Yingwei Li's personal homepage

About Me

Before coming to UCSD, I spent four wonderful years at University of Science and Technology of China(USTC) to get a B.E in Electronic Engineering and Information Science(1006).

Education

University of California, San Diego

Sep 2014 - Nov 2017

Master of Science, Electrical and Computer Engineering

Overall GPA:3.945/4.0

University of Science and Technology of China (USTC)

Sep 2010 - Jul 2014

BE, Electronic Engineering and Information Science

Overall GPA:4.02/4.3 Rank:2/133

Projects

Large-scale Isolated Gesture Recognition Challenge

Aug 2017 - Sep 2017, Chalearn LAP Challenge@ICCV 2017

Challenged to recognize 249 classes of gestures from RGB + D (depth) videos
Trained a multi-modal 3D-CNN with more than 50,000 samples for gesture recognition
Proposed 1) Region of Interest Masking 2) Multi-modality finetuning 3) Spatial-Temporal Pyramid encoding to improve performance
Ranked 3rd place out of 12 attending teams, code and model is available.

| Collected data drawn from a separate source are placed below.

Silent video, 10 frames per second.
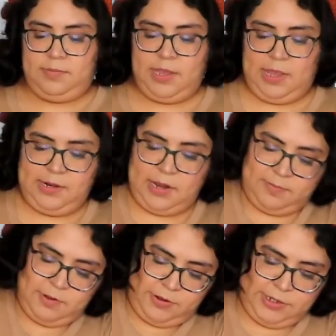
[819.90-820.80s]
Okay, now
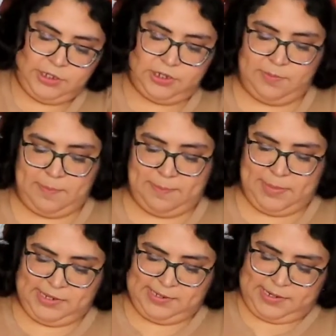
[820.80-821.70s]
I'm going to
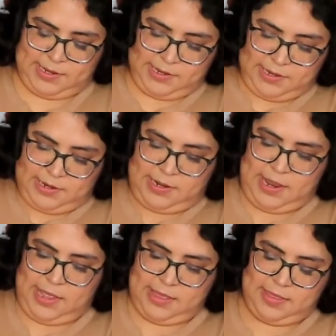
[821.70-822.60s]
mix
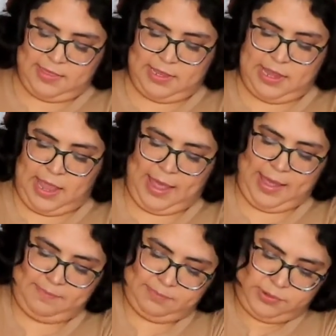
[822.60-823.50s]
in the
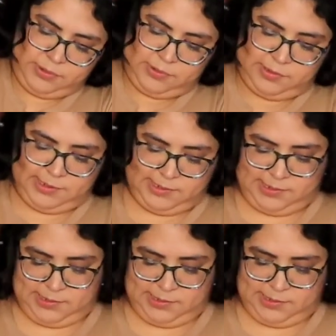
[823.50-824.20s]
apples.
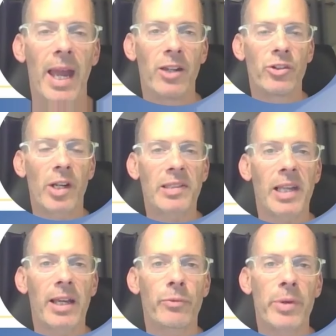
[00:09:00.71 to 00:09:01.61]
just
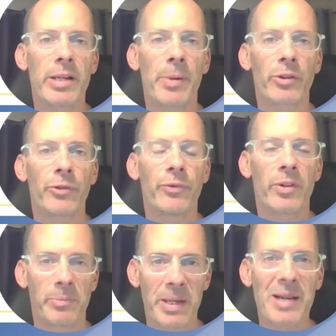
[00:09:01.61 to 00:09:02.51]
like
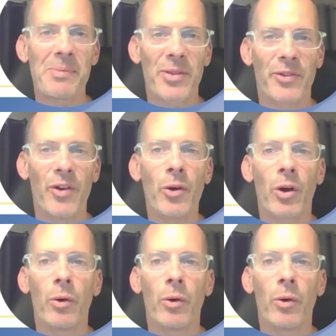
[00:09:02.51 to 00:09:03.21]
speak about the photo,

Image Tagging and Search with Image-text Embedding

June 2016 - Sep 2016, Adobe Research, Research Intern

Improved the in-house image auto-tagging and search system with deep learning.
Trained an image embedding network with PMI word vectors
Boosted the image search system with click-through data by ranking with positive enhancement
Derived an online update algorithm for PMI word embedding with a large dictionary
Applied the embedding network for image dense tagging in an online web demo

Playing FlappyBird with Reinforcement Learning

Apr 2017 - Jun 2017, Side Project

An interesting trial to apply reinforcement learning on playing games: video link
Implemented the game simulator to interact with the reinforcement learning model
Designed a Deep Q-learning model with memory replay
Compared with a hand-crafted baseline policy and the Deep Q-learning achieved better results video link

VLAD³: Encoding Dynamics of Deep Features for Action Recognition

Jul 2015 - Nov 2015, Research Project

Studied the importance of dynamics modeling in video action recognition
Derived a VLAD encoding(VLAD³) with Linear Dynamic System(LDS) model for deep feature sequence
Implemented the codebook learning and encoding of VLAD³ with a modified Kalman smoothing algorithm
Benchmarked against common baselines and achieved superior performance on common benchmark datasets(e.g. Olympic Sports, UCF101 and THUMOS14)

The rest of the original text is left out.